Worse is the cost to animals. The only way to produce so much meat so cheaply is by raising animals "in ways that are clearly contrary to the life that God intended for them."
In terms of world hunger, 8.7 billion humans, far more than Earth's population, could be sustained by the food required to raise cattle.
Meat production is "tremendously costly to the environment." More than plant farming, raising of livestock causes soil erosion, deforestation and excessive use of water. In America, livestock produce 130 times the waste that humans do.
The biblical vegetarian's pet (so to speak) Bible text is God's dictum in the Garden of Eden: "Behold, I have given you every plant yielding seed which is upon the face of all the earth, and every tree with seed in its fruit; you shall have them for food" (Genesis 1:29).
After the flood
The Bible mentions meat-eating only after Noah's flood: "Every moving thing that lives shall be food for you; and as I gave you the green plants, I give you everything. Only you shall not eat flesh with its life, that is, its blood" (Genesis 9:3-4).

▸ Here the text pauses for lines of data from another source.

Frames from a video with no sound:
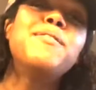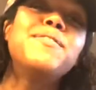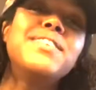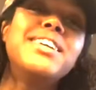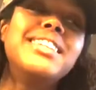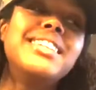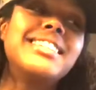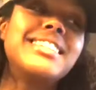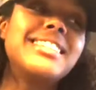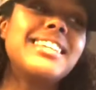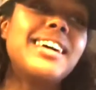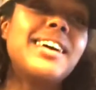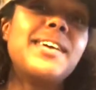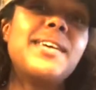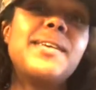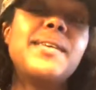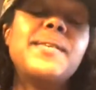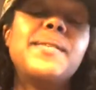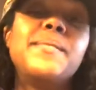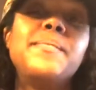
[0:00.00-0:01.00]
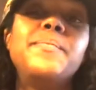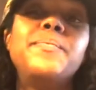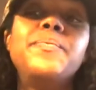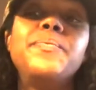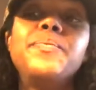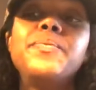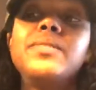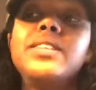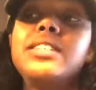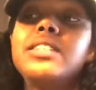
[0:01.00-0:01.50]
Hopefully
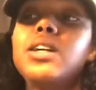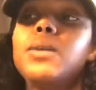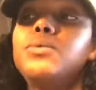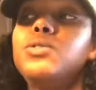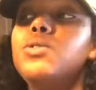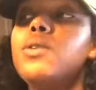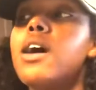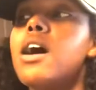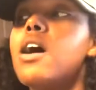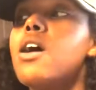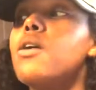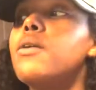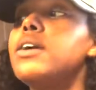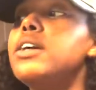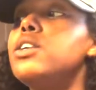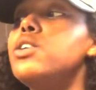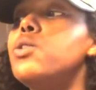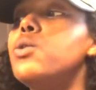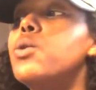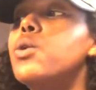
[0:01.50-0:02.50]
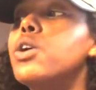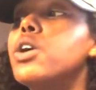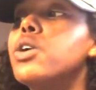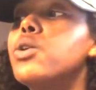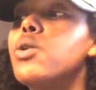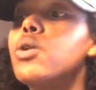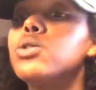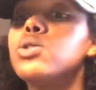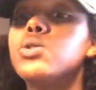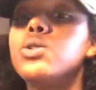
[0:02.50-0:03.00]
this helped you out in your
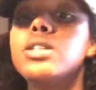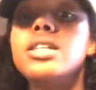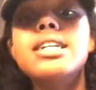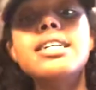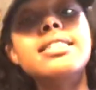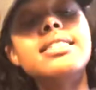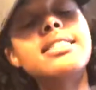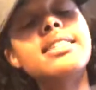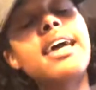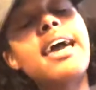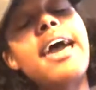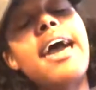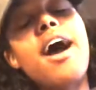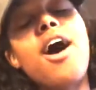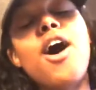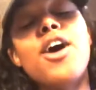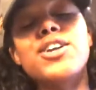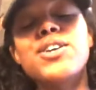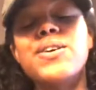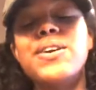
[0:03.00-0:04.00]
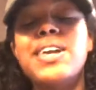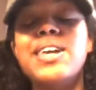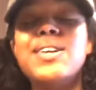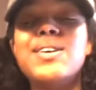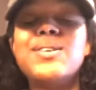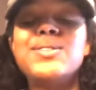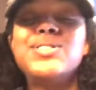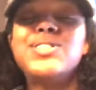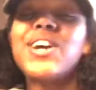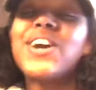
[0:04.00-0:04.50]
grocery list on your
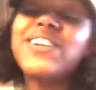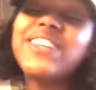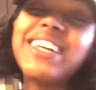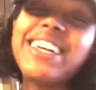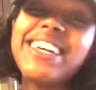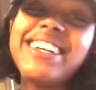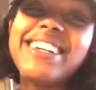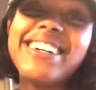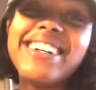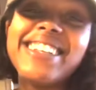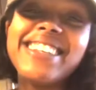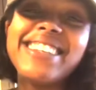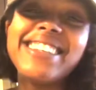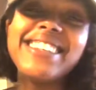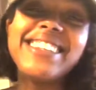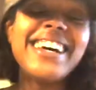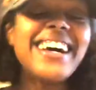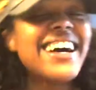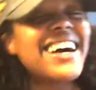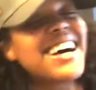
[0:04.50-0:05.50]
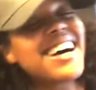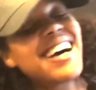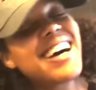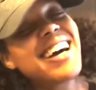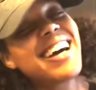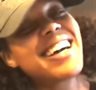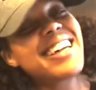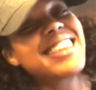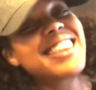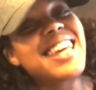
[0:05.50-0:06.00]
keto journey. Good
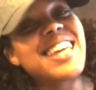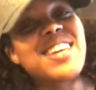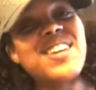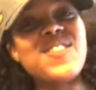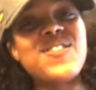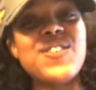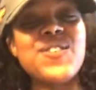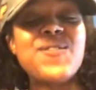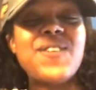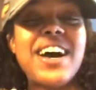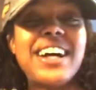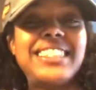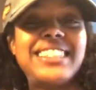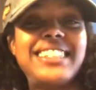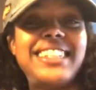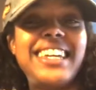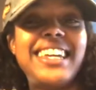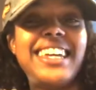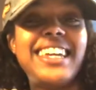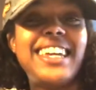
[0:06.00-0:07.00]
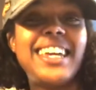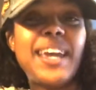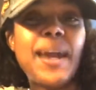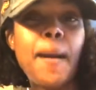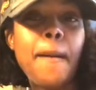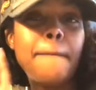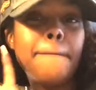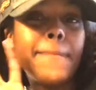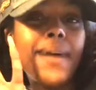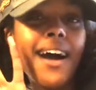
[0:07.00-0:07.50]
luck. Thank you for
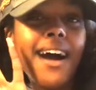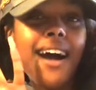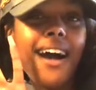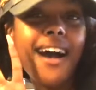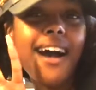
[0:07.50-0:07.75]
watching. Bye.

In the vegetarian view, meat was a concession to fallen humanity's sinfulness while plants-only was God's original intent.
What about the animal sacrifices in Old Testament worship, something the Bible itself never explains? All ancient peoples followed this practice, Webb figures, so God permitted sacrifices at an early stage of Israel's development, to control "the all-too-human lust for animal flesh."
One Webb slogan is a twist on "What Would Jesus Do?" (W.W.J.D.): "What Would Jesus Eat?"